- Problem details: Restate the full set of records exactly, word for word.

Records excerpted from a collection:

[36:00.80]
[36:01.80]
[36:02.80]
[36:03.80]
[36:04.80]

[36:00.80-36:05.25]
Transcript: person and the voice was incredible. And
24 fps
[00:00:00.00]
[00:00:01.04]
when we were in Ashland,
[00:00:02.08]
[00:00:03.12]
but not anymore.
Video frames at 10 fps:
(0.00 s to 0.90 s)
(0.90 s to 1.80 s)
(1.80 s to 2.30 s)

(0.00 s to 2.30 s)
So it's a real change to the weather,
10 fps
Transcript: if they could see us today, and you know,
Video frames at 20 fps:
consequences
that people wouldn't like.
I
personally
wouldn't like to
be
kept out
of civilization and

- Answer section:
[36:00.80]
[36:01.80]
[36:02.80]
[36:03.80]
[36:04.80]

[36:00.80-36:05.25]
Transcript: person and the voice was incredible. And
24 fps
[00:00:00.00]
[00:00:01.04]
when we were in Ashland,
[00:00:02.08]
[00:00:03.12]
but not anymore.
Video frames at 10 fps:
(0.00 s to 0.90 s)
(0.90 s to 1.80 s)
(1.80 s to 2.30 s)

(0.00 s to 2.30 s)
So it's a real change to the weather,
10 fps
Transcript: if they could see us today, and you know,
Video frames at 20 fps:
consequences
that people wouldn't like.
I
personally
wouldn't like to
be
kept out
of civilization and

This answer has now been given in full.